**Action item:** Please output the line containing "[00:00:02.60]" and all lines that follow it in the data below, exactly, with no pictures.

**Listed entries:**
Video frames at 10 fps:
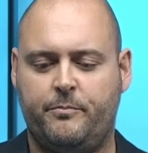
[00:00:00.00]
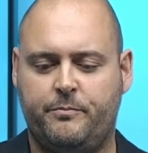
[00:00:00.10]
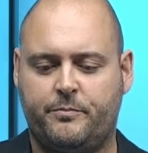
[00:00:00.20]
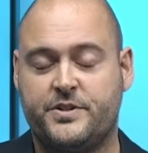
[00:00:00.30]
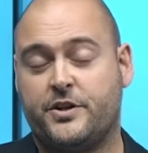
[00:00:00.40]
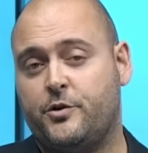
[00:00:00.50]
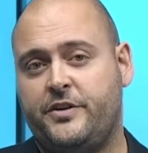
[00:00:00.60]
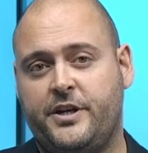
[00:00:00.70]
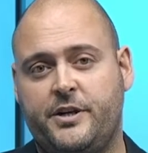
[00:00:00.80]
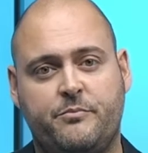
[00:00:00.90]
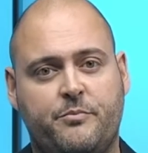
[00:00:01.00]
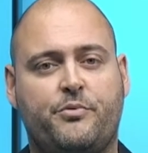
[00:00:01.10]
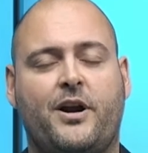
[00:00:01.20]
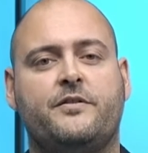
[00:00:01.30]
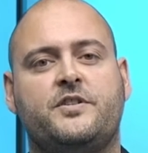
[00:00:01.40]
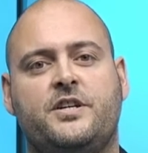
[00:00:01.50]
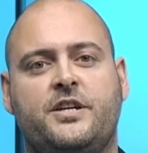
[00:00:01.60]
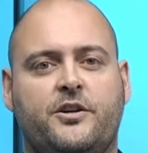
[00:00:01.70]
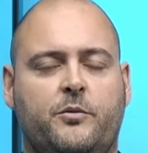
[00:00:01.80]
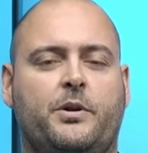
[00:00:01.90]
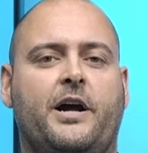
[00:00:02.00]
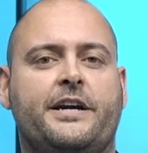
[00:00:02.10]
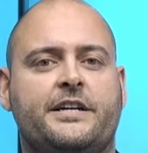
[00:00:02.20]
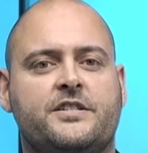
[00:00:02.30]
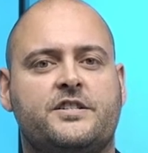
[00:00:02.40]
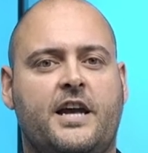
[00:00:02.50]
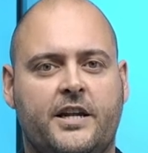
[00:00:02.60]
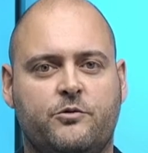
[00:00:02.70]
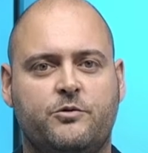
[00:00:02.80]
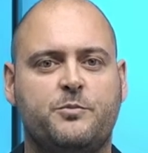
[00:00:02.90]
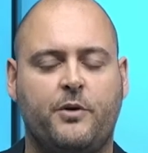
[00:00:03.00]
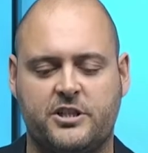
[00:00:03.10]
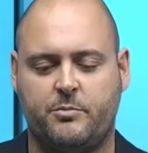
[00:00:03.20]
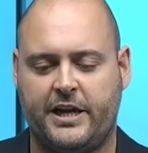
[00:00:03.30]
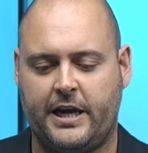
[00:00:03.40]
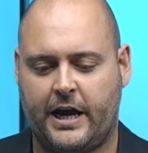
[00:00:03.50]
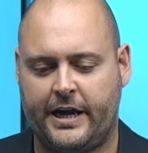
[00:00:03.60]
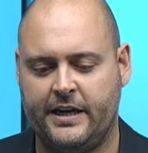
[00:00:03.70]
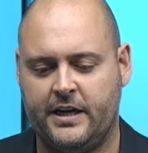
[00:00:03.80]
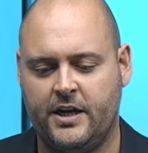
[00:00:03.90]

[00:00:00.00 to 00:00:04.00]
security, privacy, compliance, and responsible AI,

**Exercise result:**
[00:00:02.60]
[00:00:02.70]
[00:00:02.80]
[00:00:02.90]
[00:00:03.00]
[00:00:03.10]
[00:00:03.20]
[00:00:03.30]
[00:00:03.40]
[00:00:03.50]
[00:00:03.60]
[00:00:03.70]
[00:00:03.80]
[00:00:03.90]

[00:00:00.00 to 00:00:04.00]
security, privacy, compliance, and responsible AI,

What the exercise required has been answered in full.